The first of the Sheep Milk is coming into the house, Carmel only had one lamb who is nicknamed Shady Lady and she is old enough to be put into a nice little lamb creep with water/hay/lamb crumbles for the night so I can milk her mom in the morning for fresh house milk.
Crème Caramel Recipe
Brown Sugar Topping
- 1/2 Cup of Sugar
- 2 Tbsp of Water
- 1/2 tsp of Fancy Molasses
Making a good Caramel Sugar is tricky. So tricky.. I am going to put a video in here to give a helping hand to seeing how its done.
Farmgal Tip: Add your 1/2 tsp of Fancy Molasses and even if you just slightly under boil it, you will still now have a nice golden hue to it.
Crème Custard Recipe
- 2 cups of whole sheep milk
- 2 tsp of Vanilla Extract
- 1/4th cup of sugar
- 3 eggs (lightly beaten)
Heat up your milk, sugar and Vanilla together till its steaming hot but not boiling.. very slowly, carefully using a whisk add the egg into the very warm milk. If you do it slow and steady with lots of movement by the whisk, it will come out so smooth and silky when cooked.

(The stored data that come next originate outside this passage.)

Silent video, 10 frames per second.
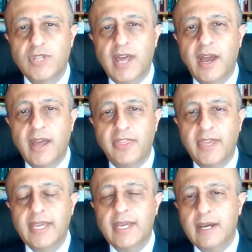And I, I
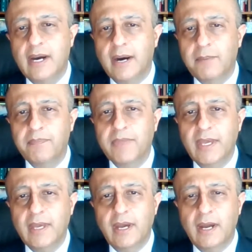think, um,
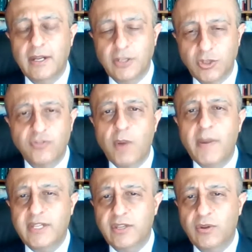and you've
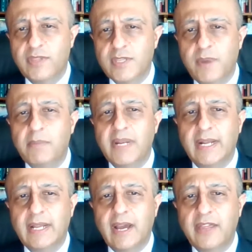commented on this
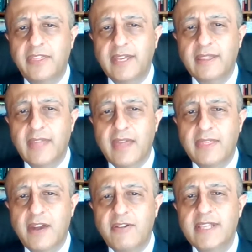publicly, I think
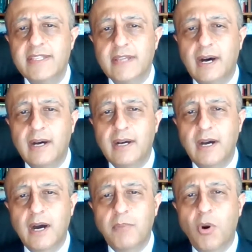that there is a,
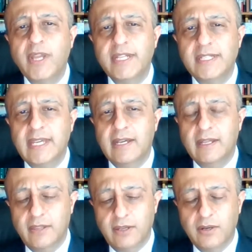a point
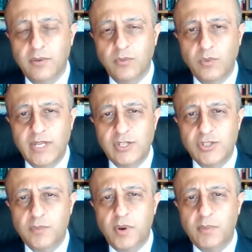here that we
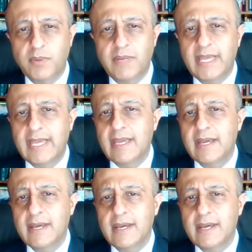should probably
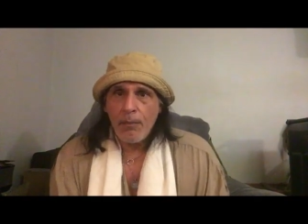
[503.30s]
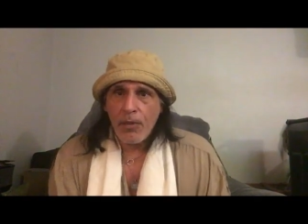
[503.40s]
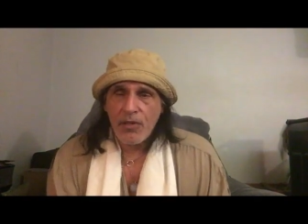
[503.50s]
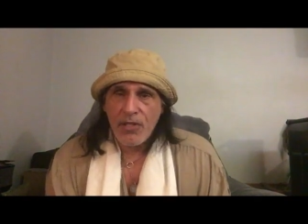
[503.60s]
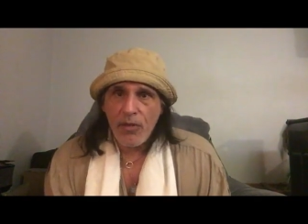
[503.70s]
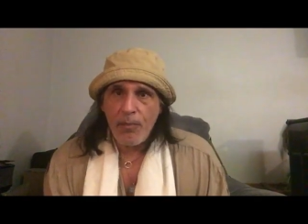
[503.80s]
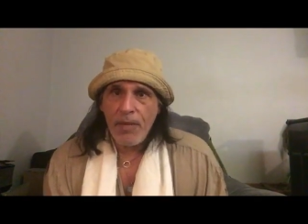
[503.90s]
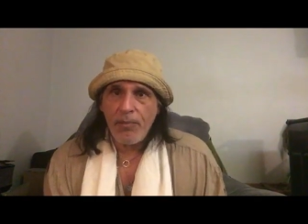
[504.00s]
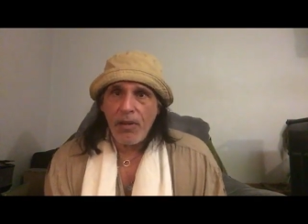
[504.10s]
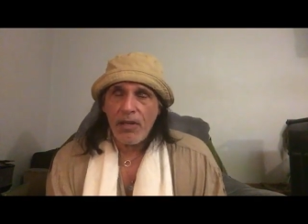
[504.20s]
person or
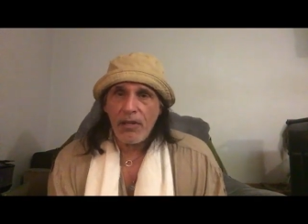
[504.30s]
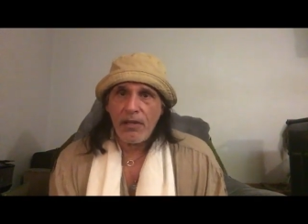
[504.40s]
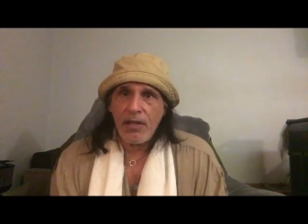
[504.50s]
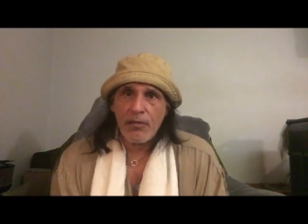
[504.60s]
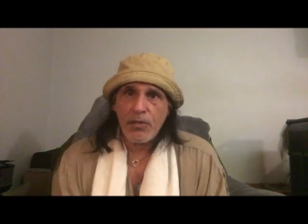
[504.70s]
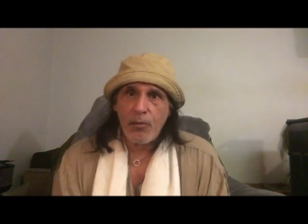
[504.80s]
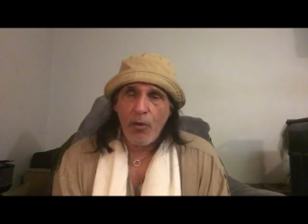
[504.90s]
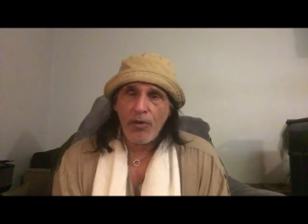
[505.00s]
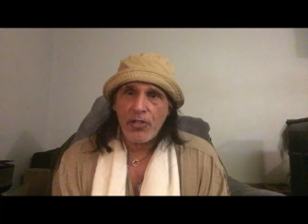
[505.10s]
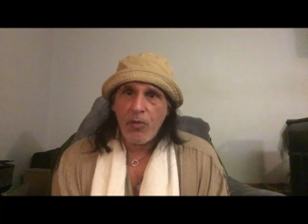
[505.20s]
people, and their
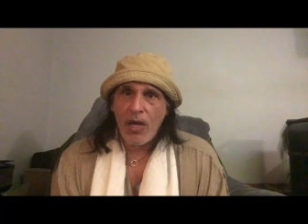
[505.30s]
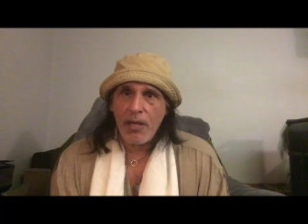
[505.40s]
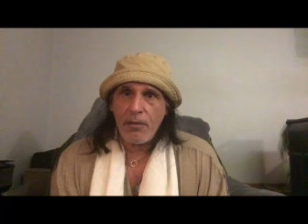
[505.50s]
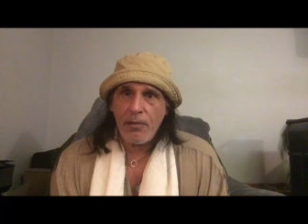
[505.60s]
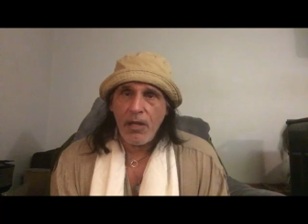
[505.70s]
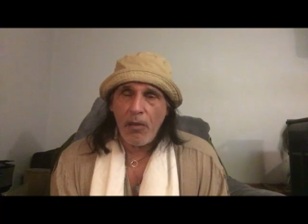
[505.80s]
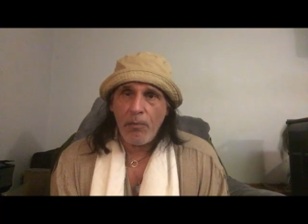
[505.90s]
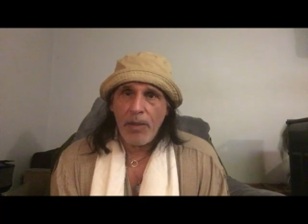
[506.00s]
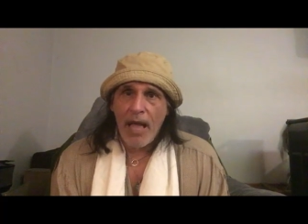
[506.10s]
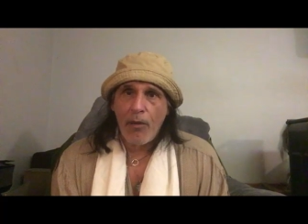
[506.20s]
supporters wanted, you know,
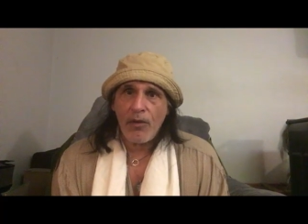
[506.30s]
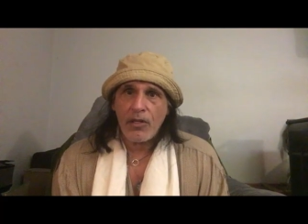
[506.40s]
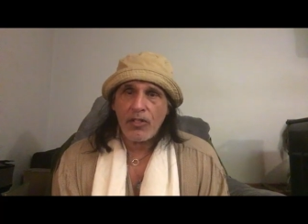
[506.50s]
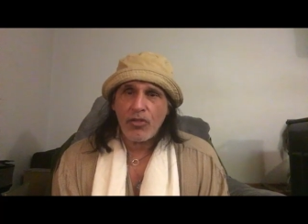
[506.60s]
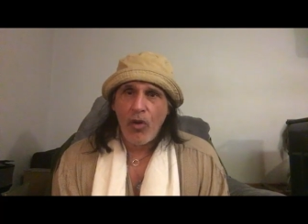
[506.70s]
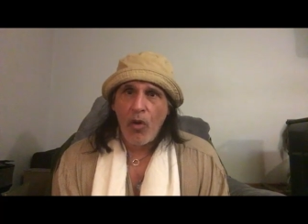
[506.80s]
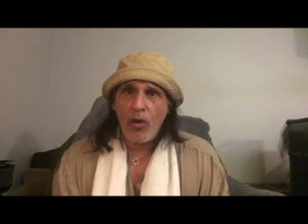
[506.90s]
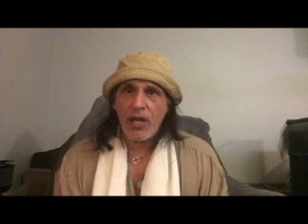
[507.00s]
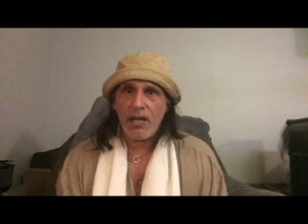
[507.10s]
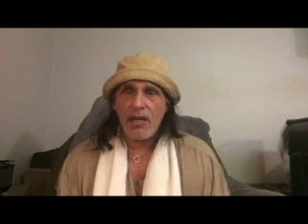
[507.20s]
power and
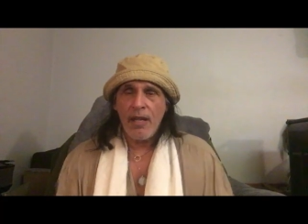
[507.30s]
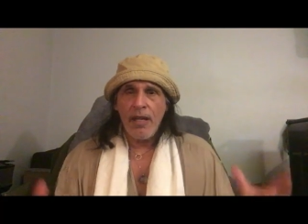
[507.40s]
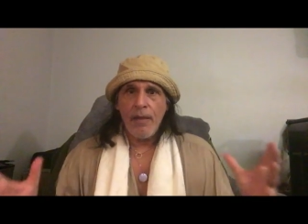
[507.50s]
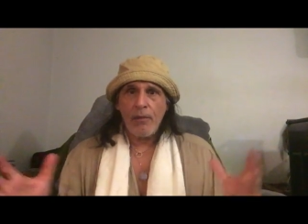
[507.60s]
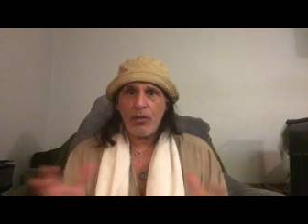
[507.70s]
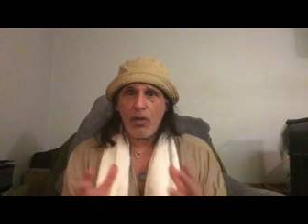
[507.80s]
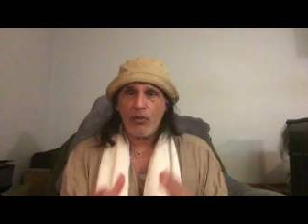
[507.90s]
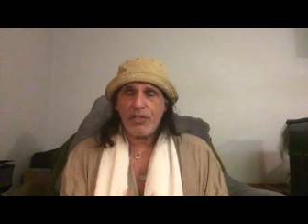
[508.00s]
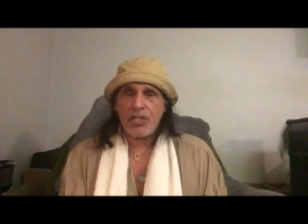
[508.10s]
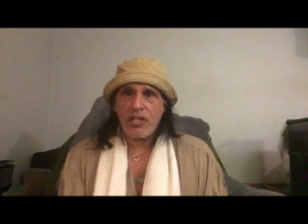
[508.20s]
control, and would
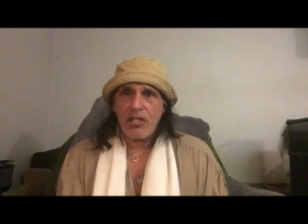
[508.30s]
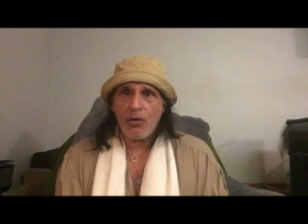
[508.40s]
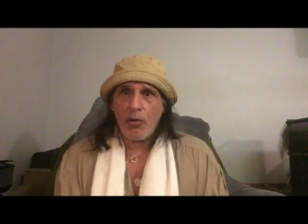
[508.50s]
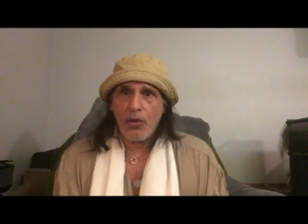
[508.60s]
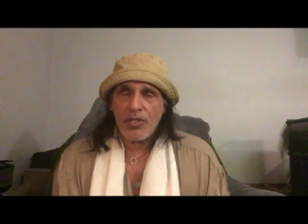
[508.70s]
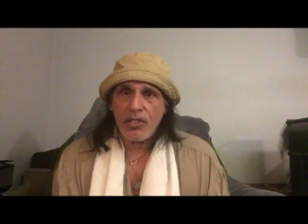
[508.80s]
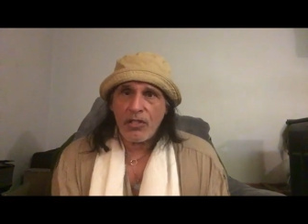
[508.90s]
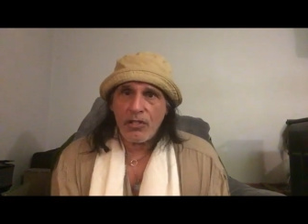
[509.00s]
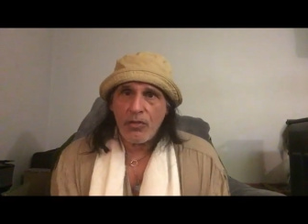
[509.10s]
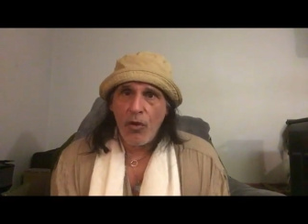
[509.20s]
cultishly coerce and
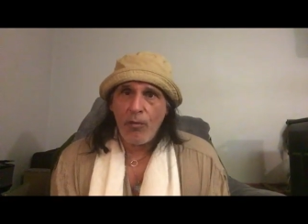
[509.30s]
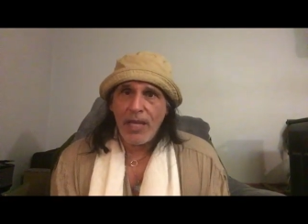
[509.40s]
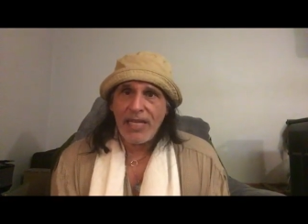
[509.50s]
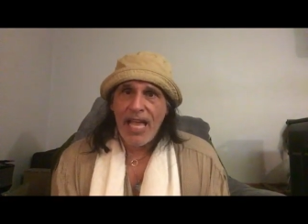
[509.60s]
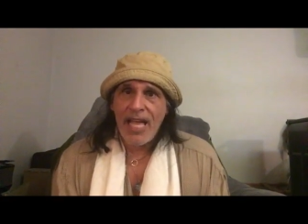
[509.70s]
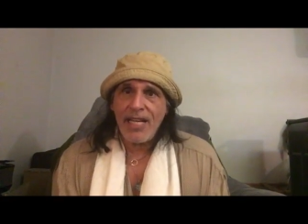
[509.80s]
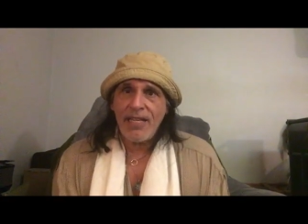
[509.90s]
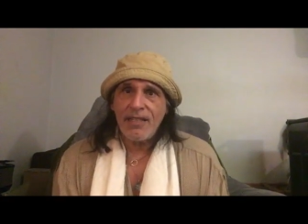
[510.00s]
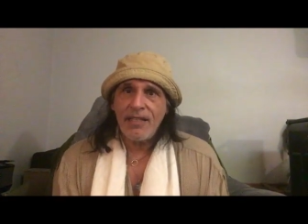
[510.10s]
control my daddy.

In your baking pan, pour the sugar into the bottom and let it cool. Then start making your Custard and at the same time put your tea kettle on to start your boiling water and pre-heat your oven to 350.

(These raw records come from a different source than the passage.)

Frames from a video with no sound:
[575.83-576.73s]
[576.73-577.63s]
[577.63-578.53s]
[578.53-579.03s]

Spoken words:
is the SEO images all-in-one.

When your crème custard is done, gently pour it the cooled brown sugar topping and place your pan or small custard cups into a larger cake pan which you will fill to the half way point with water.
Cook for 20 to 22 minutes, allow to sit to cool, then place in fridge and serve very chilled. Run your knife around the rim and then place your plate over the top and Flip it over and Serve as is or with a touch of whipped cream, if you like.